## [WHAT IS EXPECTED]
All lines from the one bearing "[44:59.60-45:00.60]" through the end of the data below must be printed exactly as they stand, with pictures removed.

## [EXTRACTED DATA]

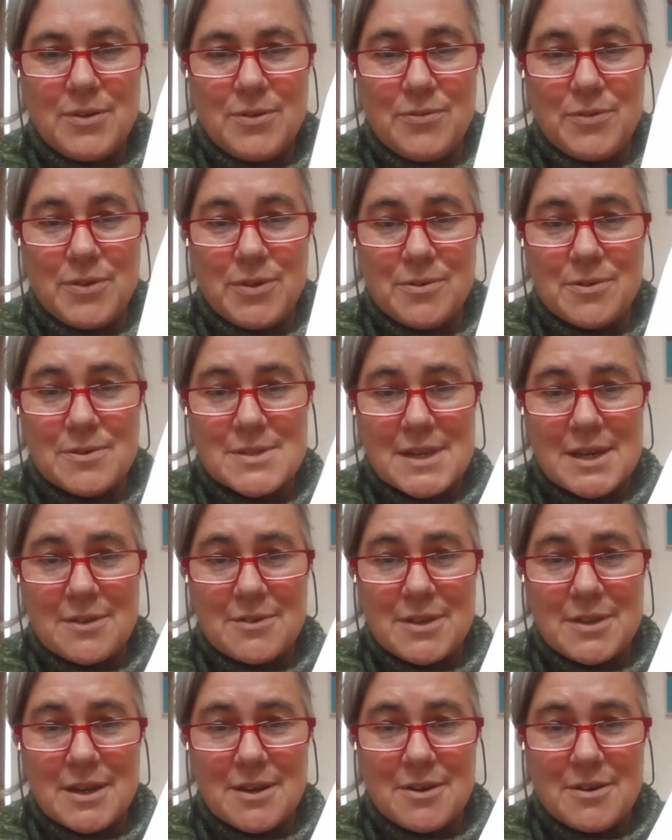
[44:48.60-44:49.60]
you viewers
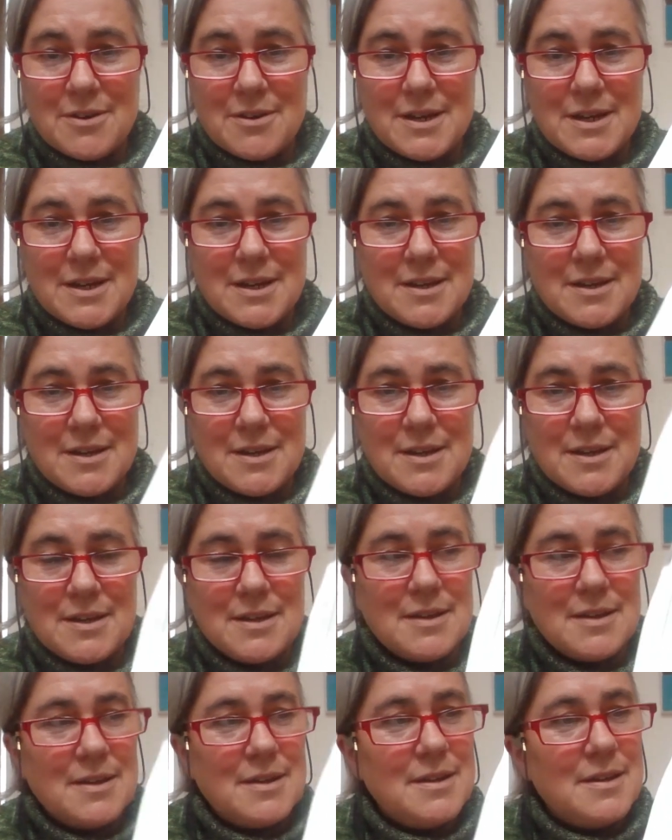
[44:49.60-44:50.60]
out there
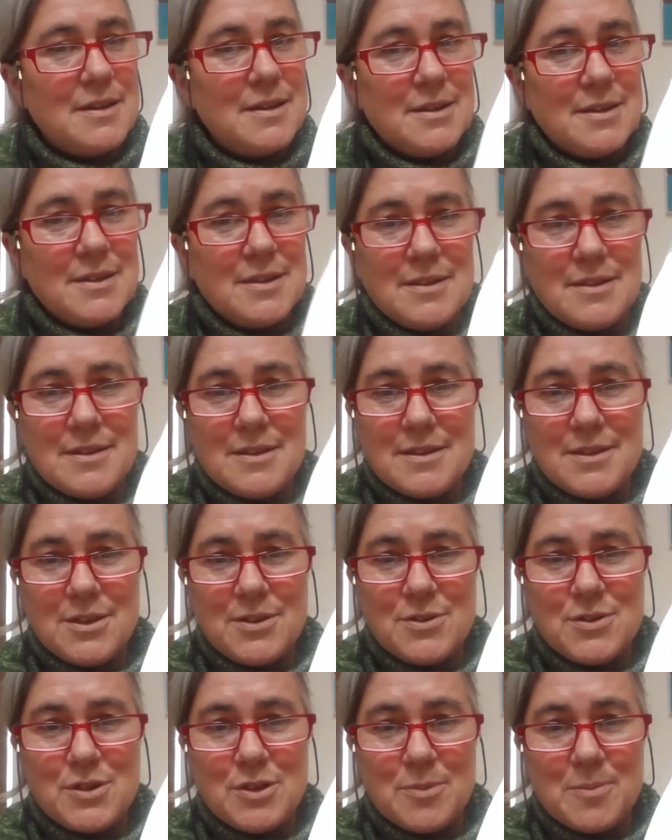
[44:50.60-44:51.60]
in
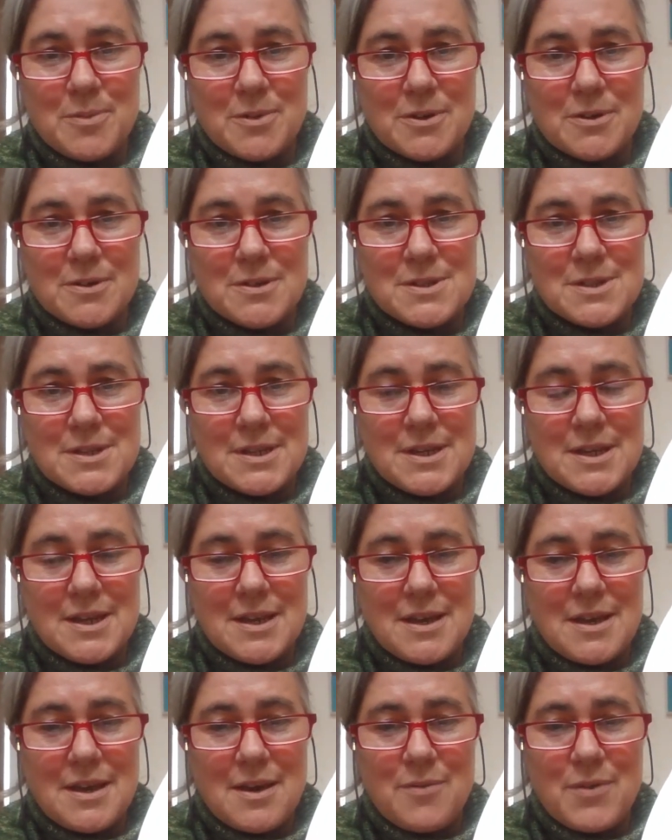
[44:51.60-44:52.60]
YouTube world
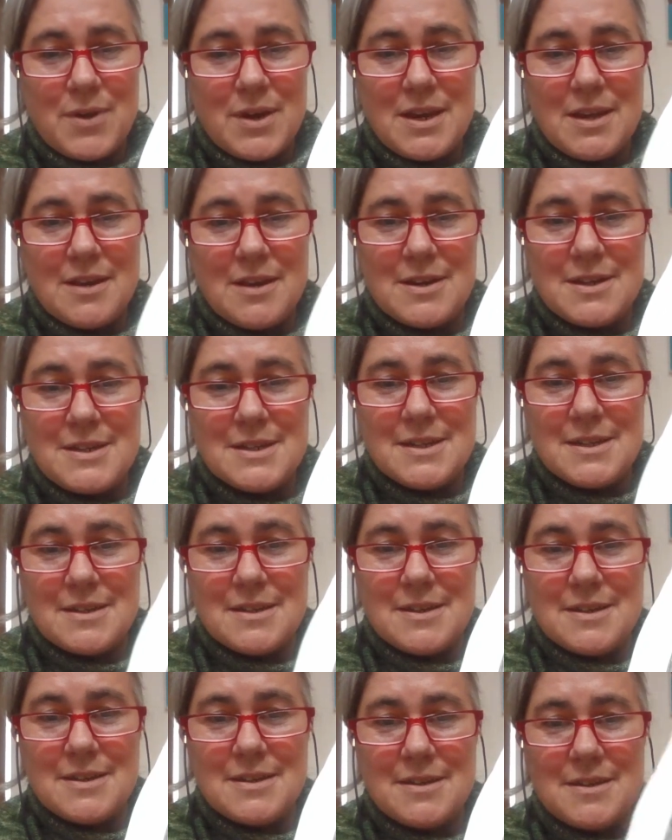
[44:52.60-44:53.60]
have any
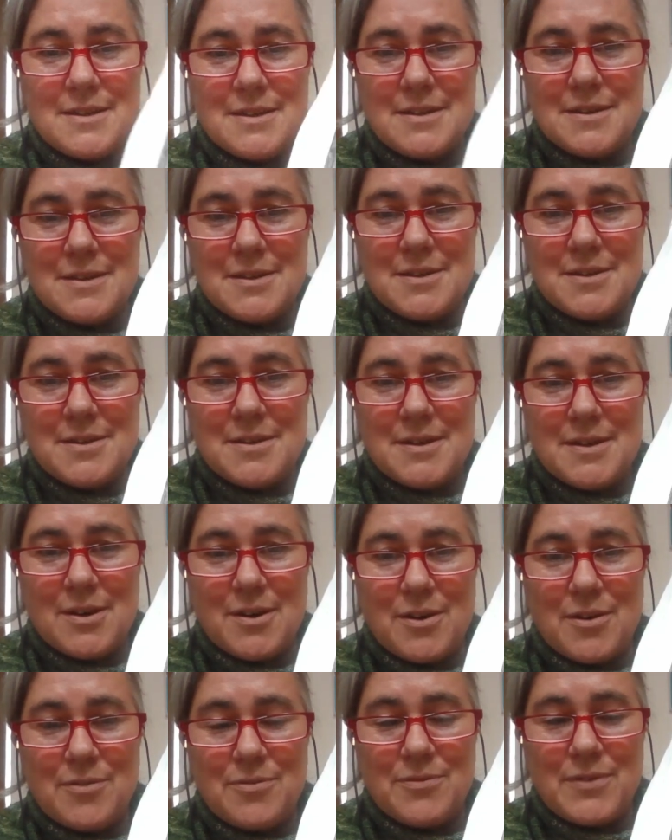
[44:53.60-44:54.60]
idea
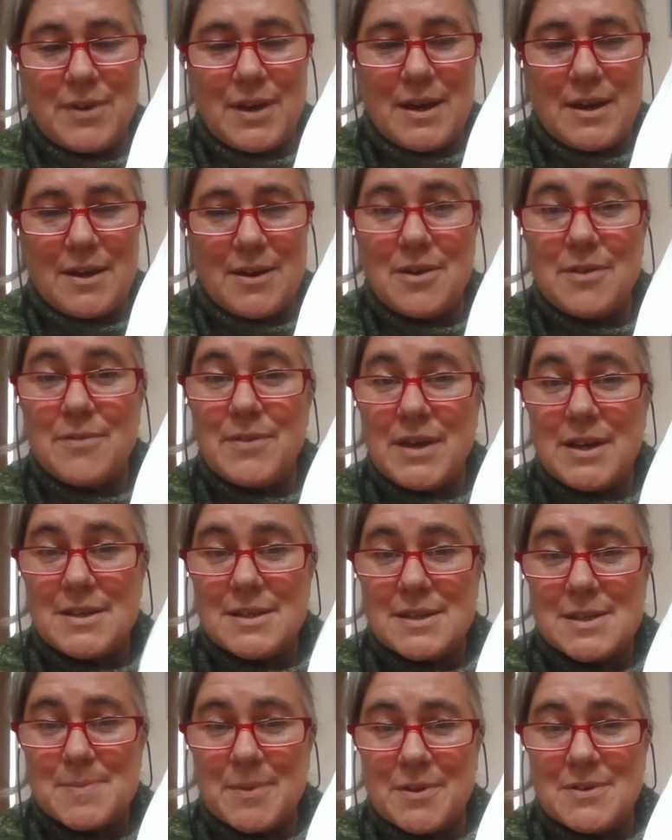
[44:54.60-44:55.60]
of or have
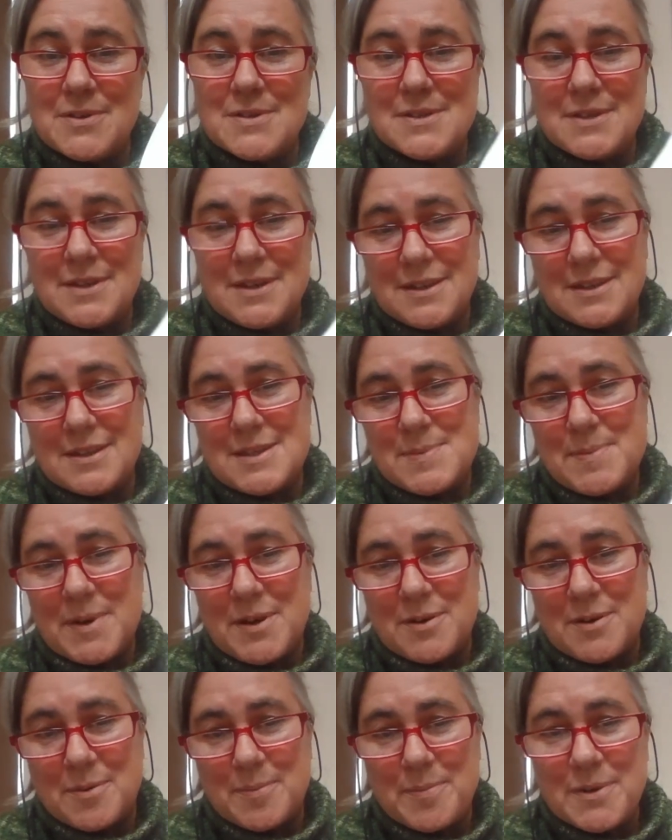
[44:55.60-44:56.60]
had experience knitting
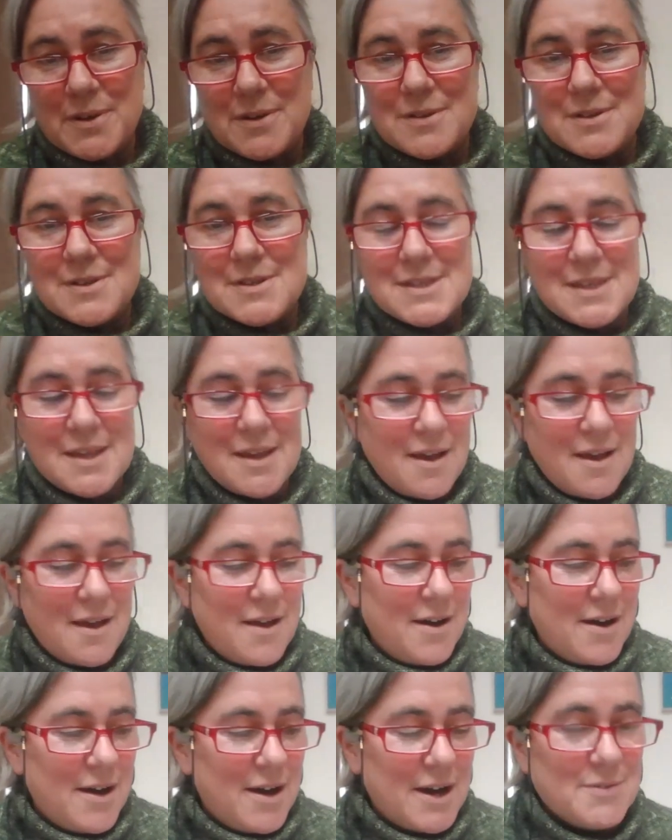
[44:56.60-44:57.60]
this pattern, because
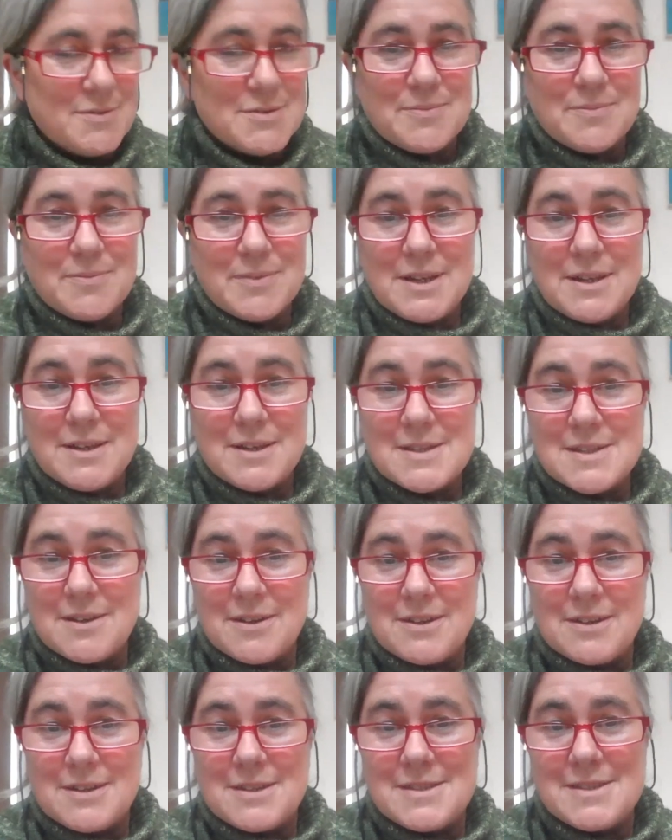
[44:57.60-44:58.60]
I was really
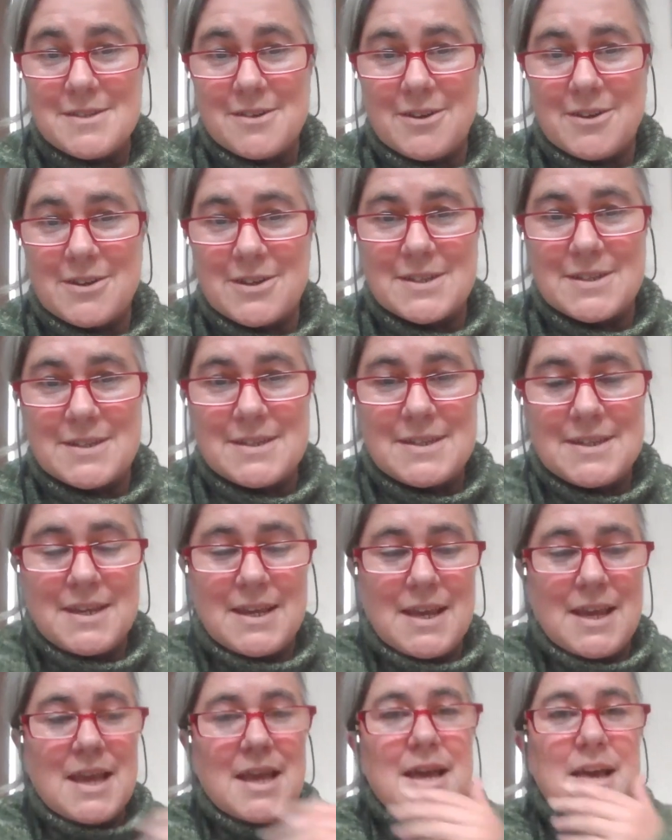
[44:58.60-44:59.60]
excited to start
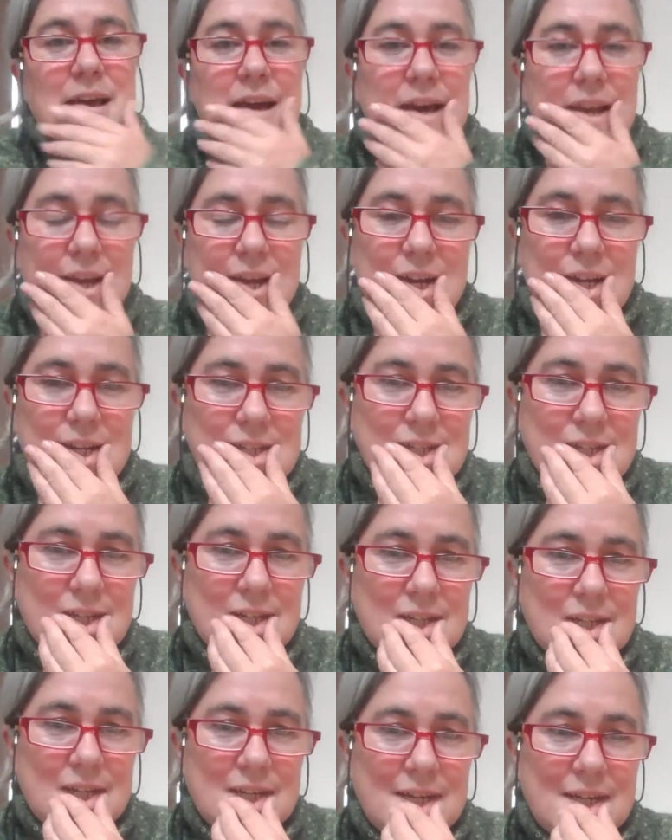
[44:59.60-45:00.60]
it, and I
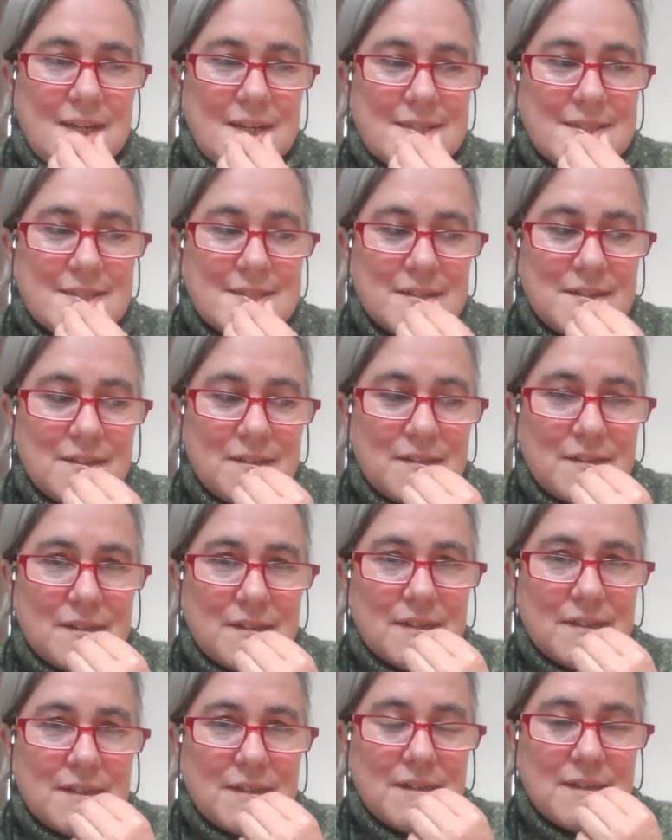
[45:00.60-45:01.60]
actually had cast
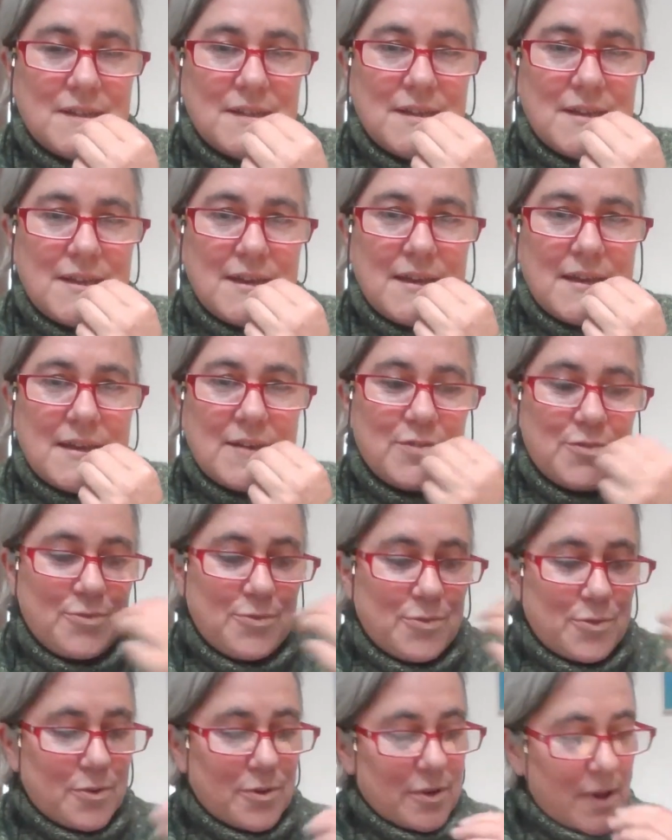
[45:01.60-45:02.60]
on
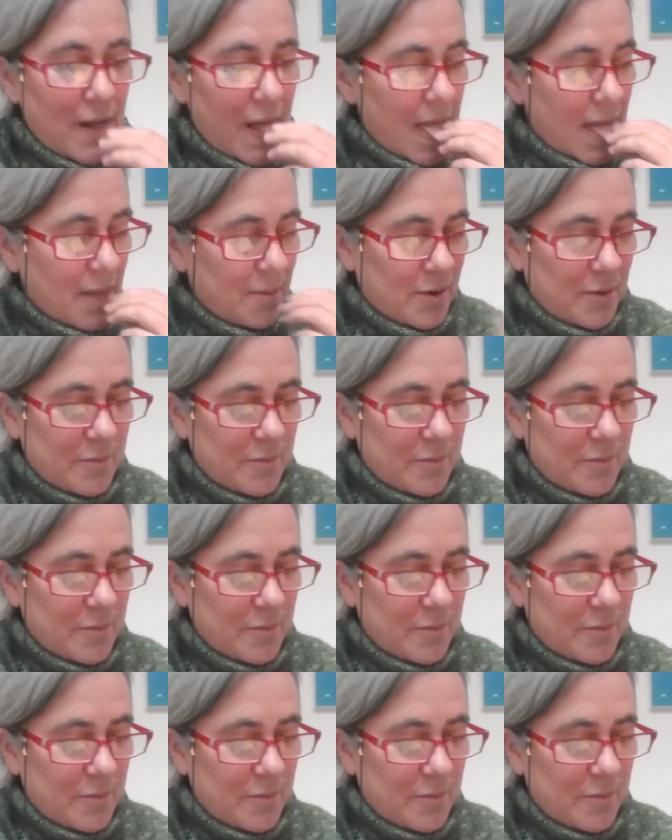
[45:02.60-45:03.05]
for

## [SOLVED PROBLEM]
[44:59.60-45:00.60]
it, and I
[45:00.60-45:01.60]
actually had cast
[45:01.60-45:02.60]
on
[45:02.60-45:03.05]
for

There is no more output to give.